The Court concludes that Mr. Cherne is a "responsible person" under 26 U.S.C. § 6672. As the CFO of Initiatives, and a board member of Florence Hospital, Mr. Cherne "had the authority required to exercise significant control over the corporation's financial affairs." Purcell, 1 F.3d at 937. In this role, Mr. Cherne had check-signing authority, he helped prepare Florence Hospital's financial statements and tax returns, he hired and supervised operating and financial officers of Florence Hospital, and he exercised discretion concerning which of Florence Hospital's creditors to pay.
Mr. Cherne's status as a "responsible person" is not delegable. Id. Therefore, that Clearwater and Florence Hospital agreed to some form of a "lock box" arrangement did not relieve Mr. Cherne of his obligation to ensure that withholding taxes for the hospital's employees were timely paid to IRS.

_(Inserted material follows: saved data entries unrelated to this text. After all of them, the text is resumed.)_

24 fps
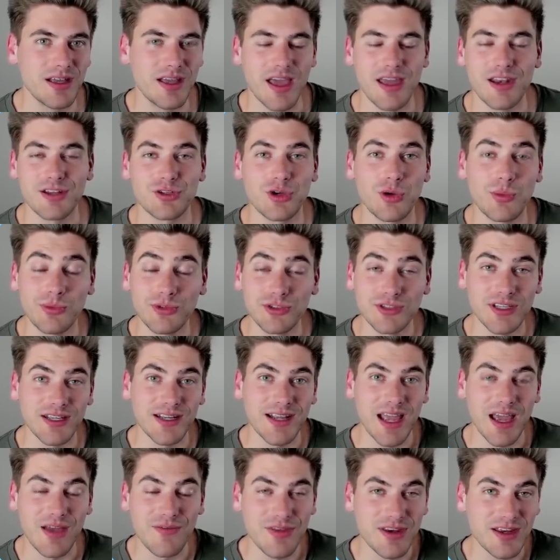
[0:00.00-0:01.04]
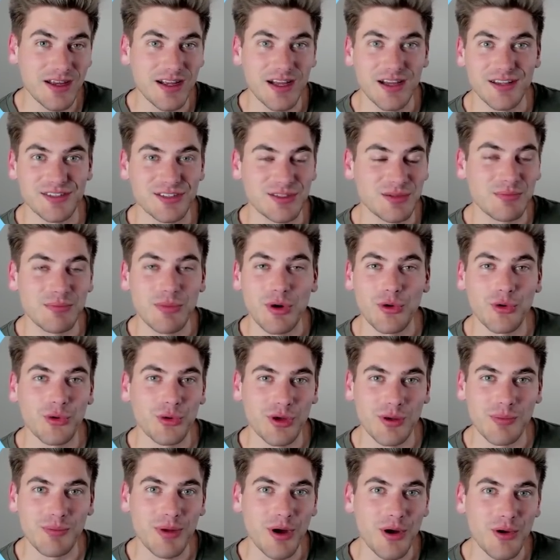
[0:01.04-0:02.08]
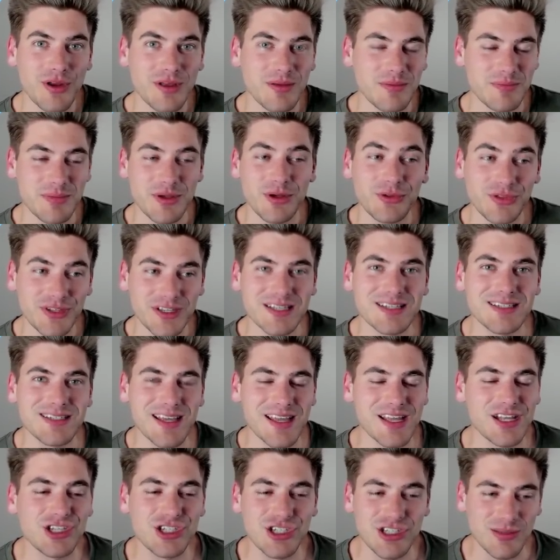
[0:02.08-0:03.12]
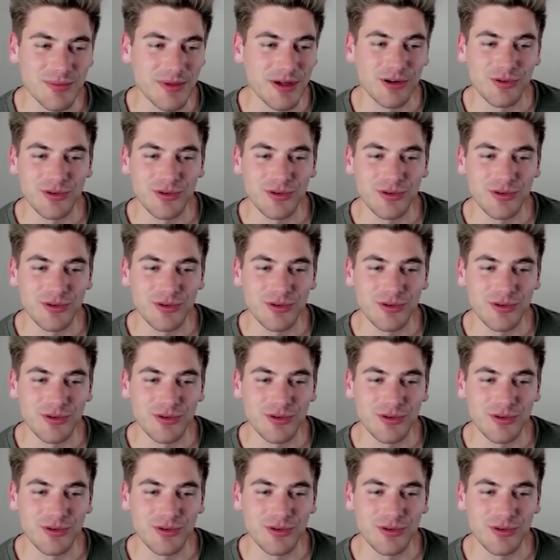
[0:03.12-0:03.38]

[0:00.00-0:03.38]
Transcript: And it's almost like having a custom modal component built into HTML,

The Court concludes that Mr. Cherne willfully failed to pay the withholding taxes of Florence Hospital, and that he has not adequately shown that the hospital's funds which could have been used to make those payments were "encumbered."
Mr. Cherne was aware of the fact that Florence Hospital was not paying its withholding tax obligation. Even so, Mr. Cherne actively participated in the process of paying some creditors, but not others (like IRS) in order to keep Florence Hospital operating.

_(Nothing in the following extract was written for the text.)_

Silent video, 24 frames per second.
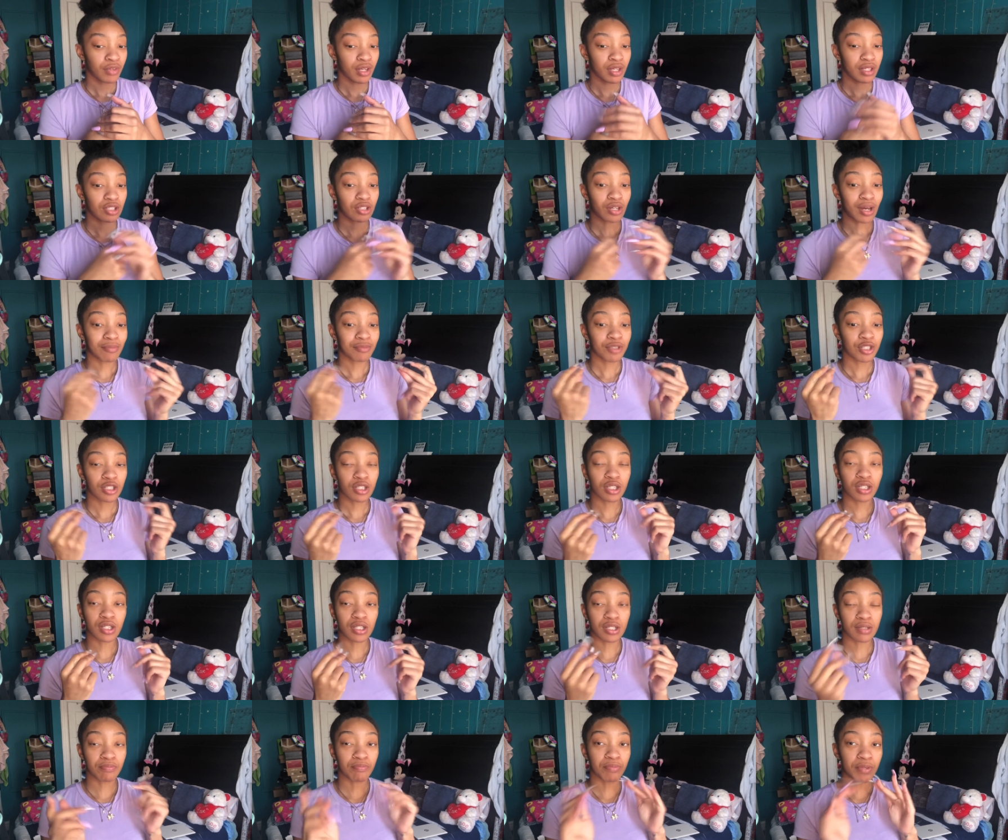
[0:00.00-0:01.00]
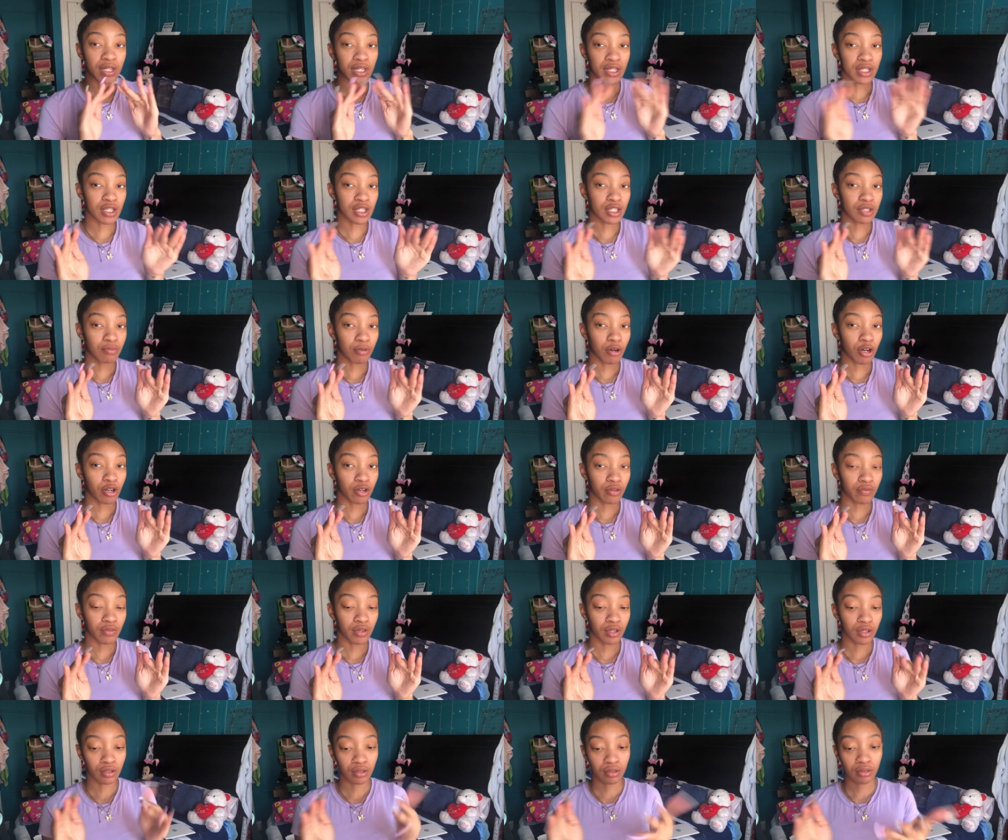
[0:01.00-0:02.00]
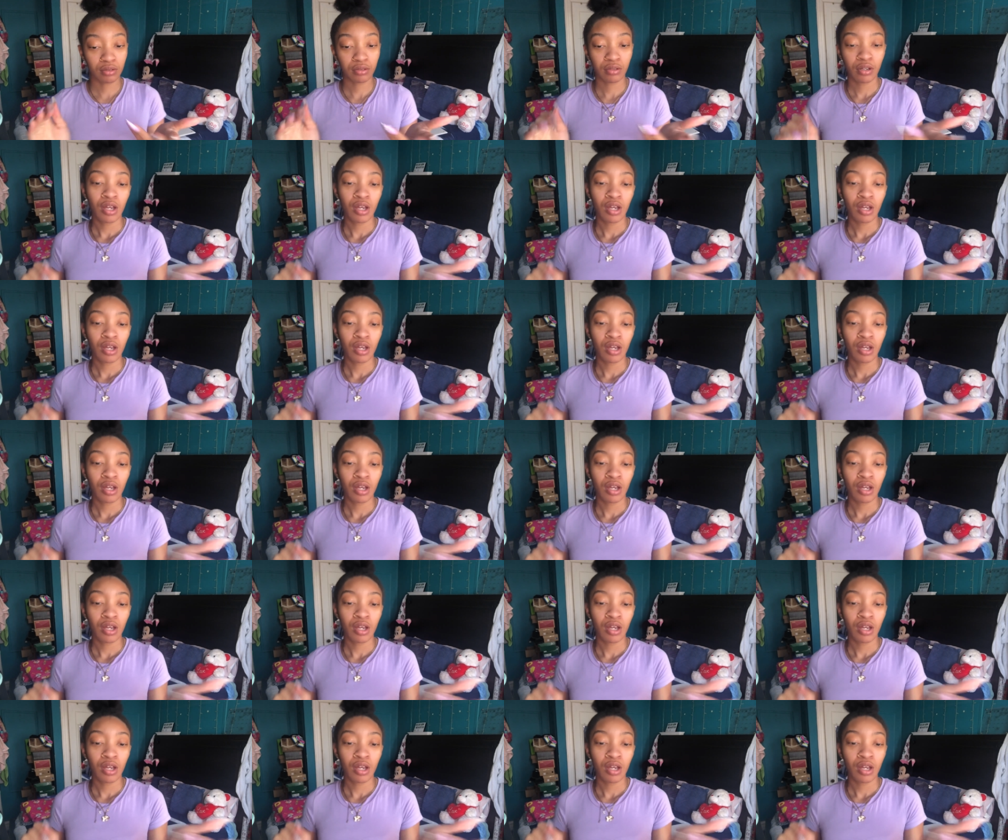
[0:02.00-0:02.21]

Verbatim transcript: so I'm just going to speed this part of the...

Debtors have not demonstrated that Mr. Cherne's willful failure to pay Florence Hospital's withholding taxes was excused because the funds available to pay the taxes were "encumbered." In Purcell, the Ninth Circuit addressed a taxpayer's argument that the funds were "encumbered" due to the "lock box" arrangement his company had entered into with a creditor. There, the taxpayer's company had granted a security interest to the creditor in all of the company's assets. Purcell, 1 F.3d at 938. Pursuant to the financing agreement, the company's gross receipts were actually deposited in a "lock box" account, and new funds were provided to the company from the creditor. Id. The court, after reviewing the relevant case law, observed:
More recently, in Nakano, the Ninth Circuit revisited the question of what constitutes "encumbered" funds under 26 U.S.C. § 6672, and endorsed the test stated in Honey, the more stringent test. Under that test, "funds are encumbered only where the taxpayer is legally obligated to use the funds for a purpose other than satisfying the preexisting employment tax liability and if that legal obligation is superior to the interest of the IRS in the funds." Nakano, 742 F.3d at 1212 (quoting Honey, 963 F.2d at 1090).
There are no genuine issues of material fact, and IRS is entitled to judgment as a matter of law overruling Debtors' objection to its proof claim. Mr. Cherne was a "responsible person" for purposes of 26 U.S.C. § 6672 who willfully failed to pay over to IRS Florence Hospital's withholding taxes. As a result, the penalties imposed upon him described in the IRS claim, Claim No. 6-3, are indeed his valid obligations.
In a separate order, IRS's motion for summary judgment will be granted; Debtors' motion for summary judgment will be denied; and Debtors' objection to the IRS proof of claim, Claim No. 6-3, will be overruled.